Go through the records below and copy out every line holding "Transcript".

*** Opening Source data ***

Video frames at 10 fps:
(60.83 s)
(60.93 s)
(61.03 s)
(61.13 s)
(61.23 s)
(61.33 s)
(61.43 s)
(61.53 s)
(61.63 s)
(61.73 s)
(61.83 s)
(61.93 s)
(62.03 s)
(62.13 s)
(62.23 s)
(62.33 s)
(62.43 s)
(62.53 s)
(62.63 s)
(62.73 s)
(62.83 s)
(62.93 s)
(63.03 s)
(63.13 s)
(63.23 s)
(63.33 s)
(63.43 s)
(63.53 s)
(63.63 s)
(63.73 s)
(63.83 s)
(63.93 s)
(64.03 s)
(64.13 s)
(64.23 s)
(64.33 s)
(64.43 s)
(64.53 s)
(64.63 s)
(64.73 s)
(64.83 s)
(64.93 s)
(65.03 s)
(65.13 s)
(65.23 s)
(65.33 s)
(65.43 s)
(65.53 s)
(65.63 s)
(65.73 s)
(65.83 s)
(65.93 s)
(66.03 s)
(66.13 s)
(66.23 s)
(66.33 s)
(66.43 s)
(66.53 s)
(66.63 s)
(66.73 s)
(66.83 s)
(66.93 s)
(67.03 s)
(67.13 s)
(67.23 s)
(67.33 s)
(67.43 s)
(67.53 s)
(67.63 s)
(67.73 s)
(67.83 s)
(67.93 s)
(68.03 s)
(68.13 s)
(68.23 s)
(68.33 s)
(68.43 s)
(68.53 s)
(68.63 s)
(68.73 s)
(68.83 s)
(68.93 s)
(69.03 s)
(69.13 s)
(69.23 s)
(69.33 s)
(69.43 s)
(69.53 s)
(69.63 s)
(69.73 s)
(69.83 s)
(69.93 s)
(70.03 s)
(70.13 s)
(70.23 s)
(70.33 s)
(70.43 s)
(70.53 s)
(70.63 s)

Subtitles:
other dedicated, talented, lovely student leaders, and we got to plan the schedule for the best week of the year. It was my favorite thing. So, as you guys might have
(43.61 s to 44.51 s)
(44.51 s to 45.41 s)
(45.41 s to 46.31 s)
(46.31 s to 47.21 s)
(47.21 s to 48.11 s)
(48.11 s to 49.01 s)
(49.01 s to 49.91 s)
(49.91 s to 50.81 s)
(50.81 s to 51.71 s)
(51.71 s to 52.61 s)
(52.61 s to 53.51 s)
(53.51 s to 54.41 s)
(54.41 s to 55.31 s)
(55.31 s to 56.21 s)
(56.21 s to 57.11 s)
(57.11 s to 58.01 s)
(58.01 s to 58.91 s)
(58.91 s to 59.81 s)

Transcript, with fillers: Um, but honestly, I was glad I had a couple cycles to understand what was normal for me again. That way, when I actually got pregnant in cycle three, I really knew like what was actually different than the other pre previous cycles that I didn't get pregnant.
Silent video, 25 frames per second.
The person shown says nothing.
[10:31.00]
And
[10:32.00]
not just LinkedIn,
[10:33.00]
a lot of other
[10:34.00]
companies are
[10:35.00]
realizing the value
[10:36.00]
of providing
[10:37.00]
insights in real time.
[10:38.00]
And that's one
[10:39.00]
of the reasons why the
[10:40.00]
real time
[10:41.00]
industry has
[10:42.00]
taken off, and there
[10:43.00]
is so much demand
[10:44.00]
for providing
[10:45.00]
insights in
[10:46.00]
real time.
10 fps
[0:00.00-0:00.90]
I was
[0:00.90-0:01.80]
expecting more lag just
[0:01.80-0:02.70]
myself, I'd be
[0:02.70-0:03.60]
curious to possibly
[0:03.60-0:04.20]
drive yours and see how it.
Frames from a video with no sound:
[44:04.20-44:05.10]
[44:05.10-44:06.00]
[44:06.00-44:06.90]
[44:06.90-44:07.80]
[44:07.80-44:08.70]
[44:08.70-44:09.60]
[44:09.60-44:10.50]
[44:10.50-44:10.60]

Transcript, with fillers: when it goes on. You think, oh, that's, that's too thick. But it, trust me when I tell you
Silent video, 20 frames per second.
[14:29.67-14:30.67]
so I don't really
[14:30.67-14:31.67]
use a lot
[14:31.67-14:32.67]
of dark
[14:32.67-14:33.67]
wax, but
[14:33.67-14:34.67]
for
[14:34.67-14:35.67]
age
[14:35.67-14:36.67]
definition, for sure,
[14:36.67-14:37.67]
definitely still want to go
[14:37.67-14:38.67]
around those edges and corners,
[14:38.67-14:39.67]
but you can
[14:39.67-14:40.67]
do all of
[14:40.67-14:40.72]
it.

*** Closing Source data ***

Answer =>
Transcript, with fillers: Um, but honestly, I was glad I had a couple cycles to understand what was normal for me again. That way, when I actually got pregnant in cycle three, I really knew like what was actually different than the other pre previous cycles that I didn't get pregnant.
Transcript, with fillers: when it goes on. You think, oh, that's, that's too thick. But it, trust me when I tell you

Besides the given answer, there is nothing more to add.